I’m anchored on a lagoon the blue of butterfly wings. I see sand beaches, long and empty. I hear the crack of coral. I feel the rush of the outer reef.
Sea turtles slide by. Fish jump up doing the junebug. Slack-jaws hang on the surface, mouths open. And somewhere a fan coral blooms.
Volcanic rock sculptures rise out of the water in an order as random as pennies in a wishing well. Their sharp with shapes as surreal as clouds; toadstools, dragons, turtles, gargoyles, pyramids, dinosaurs. They’ve all got oysters growing on their legs and palm trees on their heads.
Saltwater has worn their bases so thin that at low tide they turn into mushrooms or Christmas trees or arrowheads. Some look like they might fall down tomorrow. Like one wrong touch of a wave and they’ll crash right into the butterfly blue.
I’m in Vulaga, one of the most south eastern islands in Fiji’s Lau group. The people here believe that if their boats are broken, they will fall ill. I believe this too.
To get to this island it was an upwind sail hard on the trades. We took our time. We anchored off Paradise Resort on Taveuni and ate curry with other cruisers. And it was there that I had the best shower I’ve had in four months, even though the water was cold. We stopped at the Bay of Islands on Vanua Balavu and snorkeled.

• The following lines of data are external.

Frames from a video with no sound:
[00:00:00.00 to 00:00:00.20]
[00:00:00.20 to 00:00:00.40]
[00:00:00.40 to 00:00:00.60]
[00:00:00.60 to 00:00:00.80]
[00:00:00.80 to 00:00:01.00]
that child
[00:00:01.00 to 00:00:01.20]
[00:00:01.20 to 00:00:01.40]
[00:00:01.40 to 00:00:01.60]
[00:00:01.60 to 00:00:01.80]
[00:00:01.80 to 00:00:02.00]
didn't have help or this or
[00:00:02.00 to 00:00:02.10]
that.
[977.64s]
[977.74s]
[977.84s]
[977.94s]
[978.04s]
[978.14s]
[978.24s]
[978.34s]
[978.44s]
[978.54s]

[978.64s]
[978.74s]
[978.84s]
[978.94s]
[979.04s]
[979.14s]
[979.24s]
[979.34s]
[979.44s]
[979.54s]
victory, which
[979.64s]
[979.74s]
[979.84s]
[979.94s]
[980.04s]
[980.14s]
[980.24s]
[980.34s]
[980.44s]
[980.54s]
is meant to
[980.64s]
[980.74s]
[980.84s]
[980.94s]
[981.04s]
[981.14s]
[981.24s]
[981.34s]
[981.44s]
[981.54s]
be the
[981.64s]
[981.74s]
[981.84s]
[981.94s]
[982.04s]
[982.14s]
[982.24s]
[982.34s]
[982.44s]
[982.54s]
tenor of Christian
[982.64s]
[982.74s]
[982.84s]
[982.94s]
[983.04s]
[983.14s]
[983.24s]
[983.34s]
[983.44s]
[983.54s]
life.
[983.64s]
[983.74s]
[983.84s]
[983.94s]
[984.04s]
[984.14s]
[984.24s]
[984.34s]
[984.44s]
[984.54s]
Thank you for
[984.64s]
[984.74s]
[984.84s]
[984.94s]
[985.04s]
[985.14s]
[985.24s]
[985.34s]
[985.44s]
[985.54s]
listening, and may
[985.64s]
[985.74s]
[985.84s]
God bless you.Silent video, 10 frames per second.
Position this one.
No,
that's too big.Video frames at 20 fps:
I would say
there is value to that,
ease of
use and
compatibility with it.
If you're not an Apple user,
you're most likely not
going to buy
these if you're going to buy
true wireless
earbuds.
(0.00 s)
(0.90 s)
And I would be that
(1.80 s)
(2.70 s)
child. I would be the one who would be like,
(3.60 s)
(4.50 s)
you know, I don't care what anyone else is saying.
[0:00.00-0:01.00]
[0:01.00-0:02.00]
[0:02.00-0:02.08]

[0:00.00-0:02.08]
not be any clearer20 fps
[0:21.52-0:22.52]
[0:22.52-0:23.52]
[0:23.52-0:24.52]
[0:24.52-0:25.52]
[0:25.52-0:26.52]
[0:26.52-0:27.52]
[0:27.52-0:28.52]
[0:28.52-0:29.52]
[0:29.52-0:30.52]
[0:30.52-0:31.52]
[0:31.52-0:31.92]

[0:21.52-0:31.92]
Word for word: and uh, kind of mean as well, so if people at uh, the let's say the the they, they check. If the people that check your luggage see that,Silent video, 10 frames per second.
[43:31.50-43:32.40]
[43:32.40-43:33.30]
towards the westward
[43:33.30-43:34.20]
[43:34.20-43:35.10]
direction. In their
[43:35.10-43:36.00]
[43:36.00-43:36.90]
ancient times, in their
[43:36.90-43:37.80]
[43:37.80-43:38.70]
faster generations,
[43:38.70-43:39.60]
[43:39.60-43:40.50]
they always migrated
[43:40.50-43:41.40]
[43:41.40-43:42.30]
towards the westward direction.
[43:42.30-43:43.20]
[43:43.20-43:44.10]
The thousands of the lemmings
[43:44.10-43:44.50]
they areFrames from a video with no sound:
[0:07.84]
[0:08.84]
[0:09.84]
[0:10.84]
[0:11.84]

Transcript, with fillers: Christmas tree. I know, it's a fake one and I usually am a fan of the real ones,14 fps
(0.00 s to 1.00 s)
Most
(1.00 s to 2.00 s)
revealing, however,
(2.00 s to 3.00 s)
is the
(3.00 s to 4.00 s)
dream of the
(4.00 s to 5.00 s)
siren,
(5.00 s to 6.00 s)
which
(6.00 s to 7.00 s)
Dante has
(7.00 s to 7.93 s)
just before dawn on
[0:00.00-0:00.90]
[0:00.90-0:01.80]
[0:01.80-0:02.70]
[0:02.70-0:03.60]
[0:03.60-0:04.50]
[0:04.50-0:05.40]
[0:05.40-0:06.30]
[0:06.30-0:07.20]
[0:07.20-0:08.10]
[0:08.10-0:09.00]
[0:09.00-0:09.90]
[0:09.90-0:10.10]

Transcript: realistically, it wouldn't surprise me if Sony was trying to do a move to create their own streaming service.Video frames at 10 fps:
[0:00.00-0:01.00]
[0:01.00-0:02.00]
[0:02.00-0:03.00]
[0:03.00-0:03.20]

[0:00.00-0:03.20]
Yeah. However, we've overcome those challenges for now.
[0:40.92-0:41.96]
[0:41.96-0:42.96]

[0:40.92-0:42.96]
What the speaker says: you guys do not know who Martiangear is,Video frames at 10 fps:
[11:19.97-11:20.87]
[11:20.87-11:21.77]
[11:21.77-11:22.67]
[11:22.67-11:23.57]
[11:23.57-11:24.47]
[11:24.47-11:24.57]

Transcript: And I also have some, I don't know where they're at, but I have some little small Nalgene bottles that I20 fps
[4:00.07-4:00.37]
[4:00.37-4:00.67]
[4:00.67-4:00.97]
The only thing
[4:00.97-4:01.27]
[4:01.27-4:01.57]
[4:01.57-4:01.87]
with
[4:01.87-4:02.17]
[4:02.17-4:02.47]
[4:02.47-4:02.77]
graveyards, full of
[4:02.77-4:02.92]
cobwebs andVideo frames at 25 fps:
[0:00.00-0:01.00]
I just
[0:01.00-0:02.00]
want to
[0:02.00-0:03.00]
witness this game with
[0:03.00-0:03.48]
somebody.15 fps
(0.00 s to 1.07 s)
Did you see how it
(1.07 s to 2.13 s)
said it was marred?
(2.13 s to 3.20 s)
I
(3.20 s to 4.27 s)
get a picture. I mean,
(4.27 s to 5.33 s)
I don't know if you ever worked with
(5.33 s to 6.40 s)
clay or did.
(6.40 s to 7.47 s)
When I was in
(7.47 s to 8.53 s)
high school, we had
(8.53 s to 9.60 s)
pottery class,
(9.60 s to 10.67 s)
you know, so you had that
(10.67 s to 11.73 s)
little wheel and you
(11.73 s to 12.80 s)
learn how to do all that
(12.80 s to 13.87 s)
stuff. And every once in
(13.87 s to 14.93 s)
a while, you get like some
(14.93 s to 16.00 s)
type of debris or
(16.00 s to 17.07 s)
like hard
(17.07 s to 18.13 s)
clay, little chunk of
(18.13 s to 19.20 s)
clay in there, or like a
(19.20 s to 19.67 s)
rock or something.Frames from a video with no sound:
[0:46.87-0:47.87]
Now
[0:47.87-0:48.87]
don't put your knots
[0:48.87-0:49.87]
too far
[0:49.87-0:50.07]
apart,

And it was there that I held a crimson colored starfish in my hand, she moved in delicate floating motions. We stopped at Yagasa Levu and slept next to a jungle of seabirds. And it was there that I collapsed into a pre-Jurassic existence.
I’m sailing on a 53 ft. Warwick, hailing from New Zealand, and captained by Don Salthouse. His boat is fast. On a close reach it sails almost the speed of the wind.
Aboard is me, Don, and Lucy. I met them at a bbq in Savusavu. We ate fresh caught rainbow runner at a house overlooking the Cousteau Resort anchorage.
Don is 59, spiritual, and plagued by future shock. He comes from a family of boat builders and extreme sailors. His sister rounded Cape Horn, and his brother has done four around the world races. Remember the race where one boat hit an atoll and sunk due to too much faith in their chartplotter? Well his brother was on that boat. As for Don, he has survived sailing through 80 knot winds with watersprouts torpedoing out of the ocean.
If I ever saw the sea like that, I’d shrink right back into a fetus and fall overboard.
Don has been sailing to Fiji for years. He’s helped rebuild communities after cyclones spun them into dust and performed all sorts of prayer miracles with villagers. He once witnessed an Australian man pray a partially blind boys eyeball back into it’s socket.
Lucy is 34. She loves lolly-water and fishing, and men pour themselves all over her. She boat hopped onto Don’s floating palace a few weeks back.
When they invited me to join their mission to deliver 250 kilos of rice and other goods to the villagers of Vulaga, I didn’t even have to rinse in the idea. I said yes without even seeing Don’s boat. I just packed a bag, set roach traps, locked Juniper up, and left.
This island is way out here and the supply ships haven’t delivered goods in over a month due to the outbreak of COVID on the main island of Fiji. A woman just kayaked over on her way to collect octopus. She has invited us to a party in the village. We will go. We will bring kava. Don will make arrangements with the chief for the delivery of all the goods we have aboard this boat.